- **Instructions to follow**
Skip the images and copy each record exactly as written.
START Entries supplied
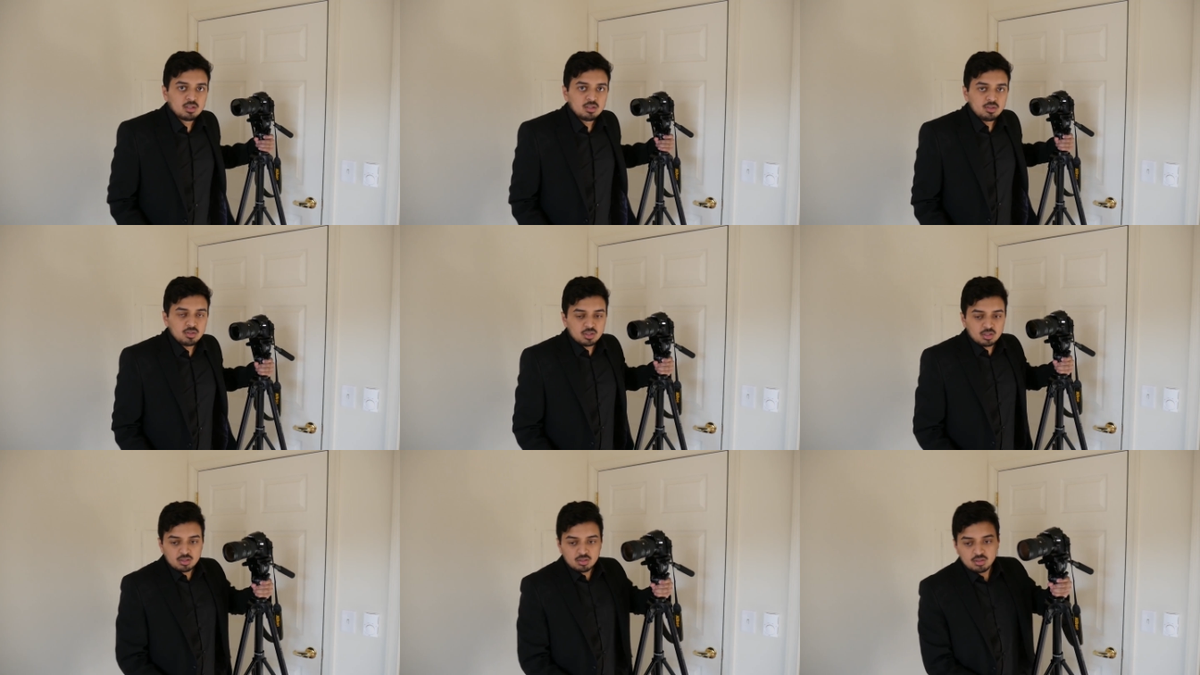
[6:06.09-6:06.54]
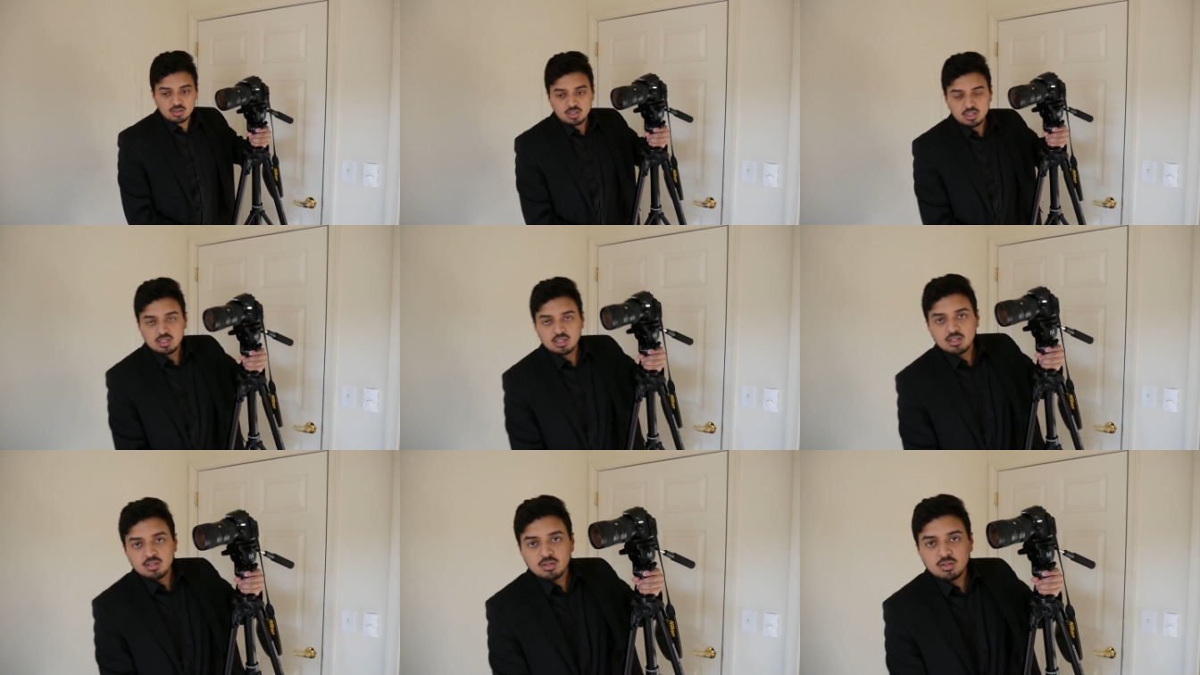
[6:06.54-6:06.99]
He
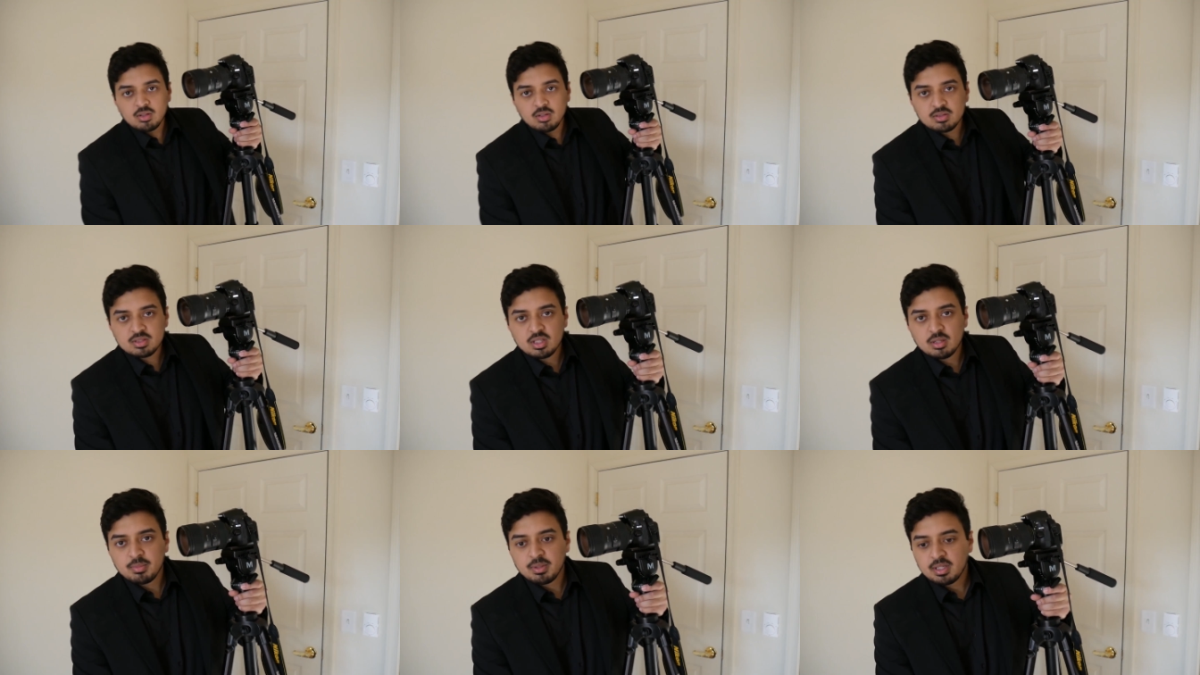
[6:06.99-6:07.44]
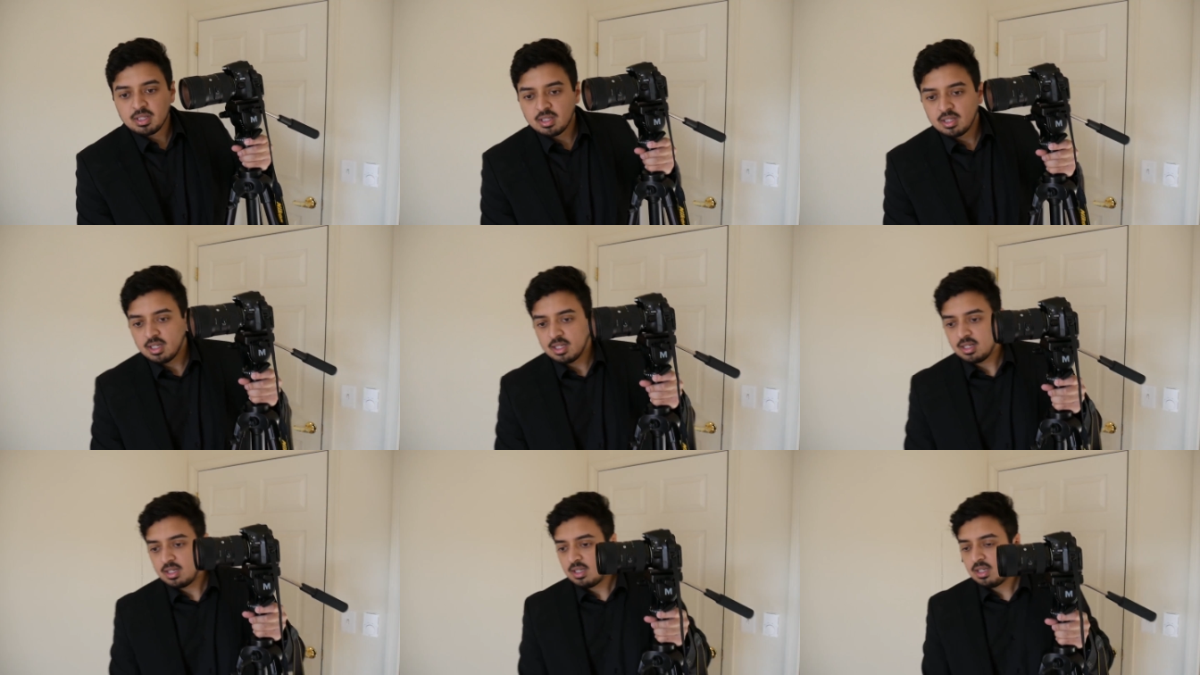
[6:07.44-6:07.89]
can go close up. He can
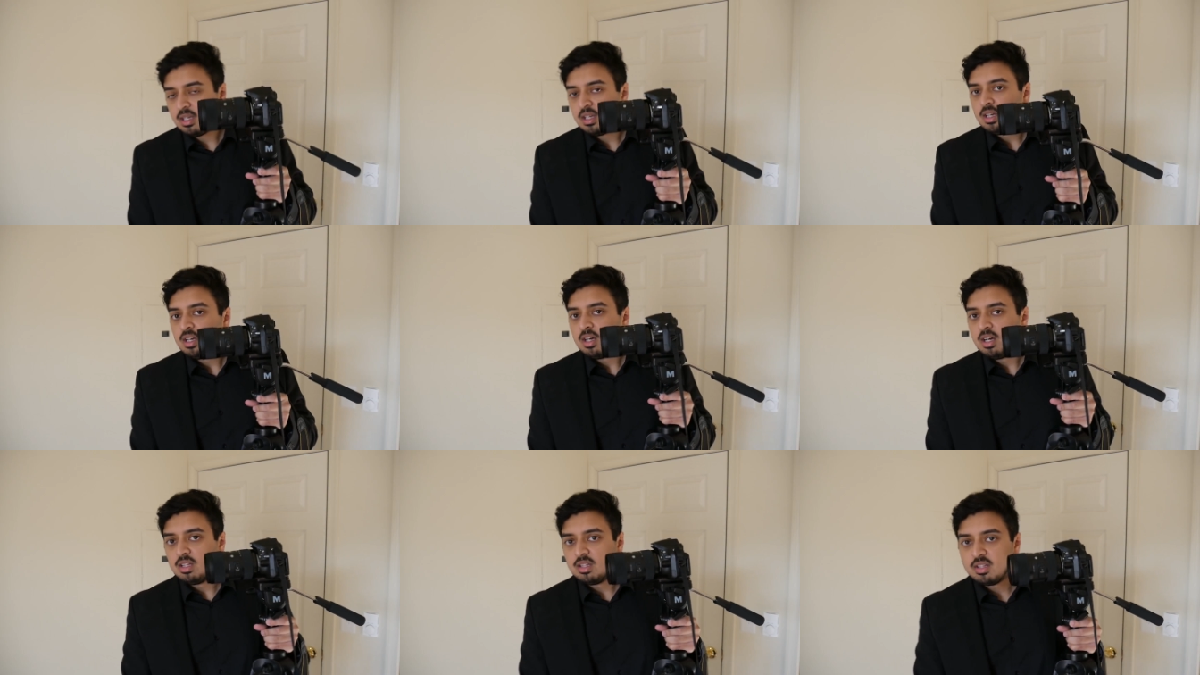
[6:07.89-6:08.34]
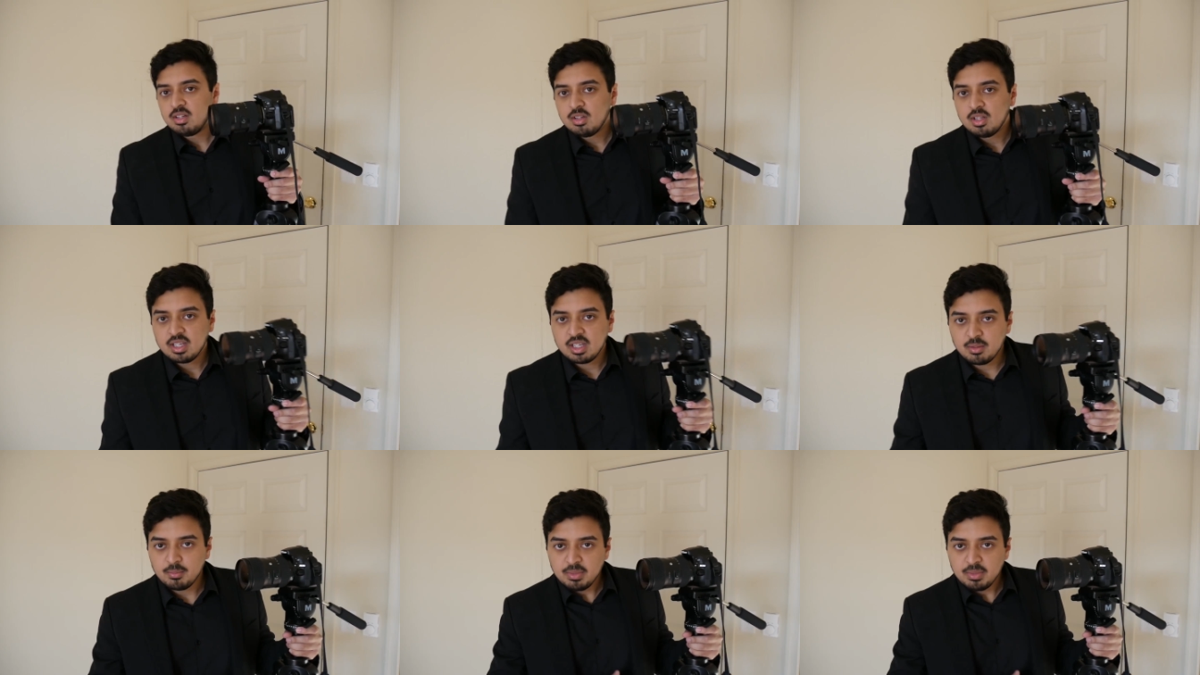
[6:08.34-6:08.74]
get a little like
END Entries supplied
- **Answer to this exercise**
[6:06.09-6:06.54]
[6:06.54-6:06.99]
He
[6:06.99-6:07.44]
[6:07.44-6:07.89]
can go close up. He can
[6:07.89-6:08.34]
[6:08.34-6:08.74]
get a little like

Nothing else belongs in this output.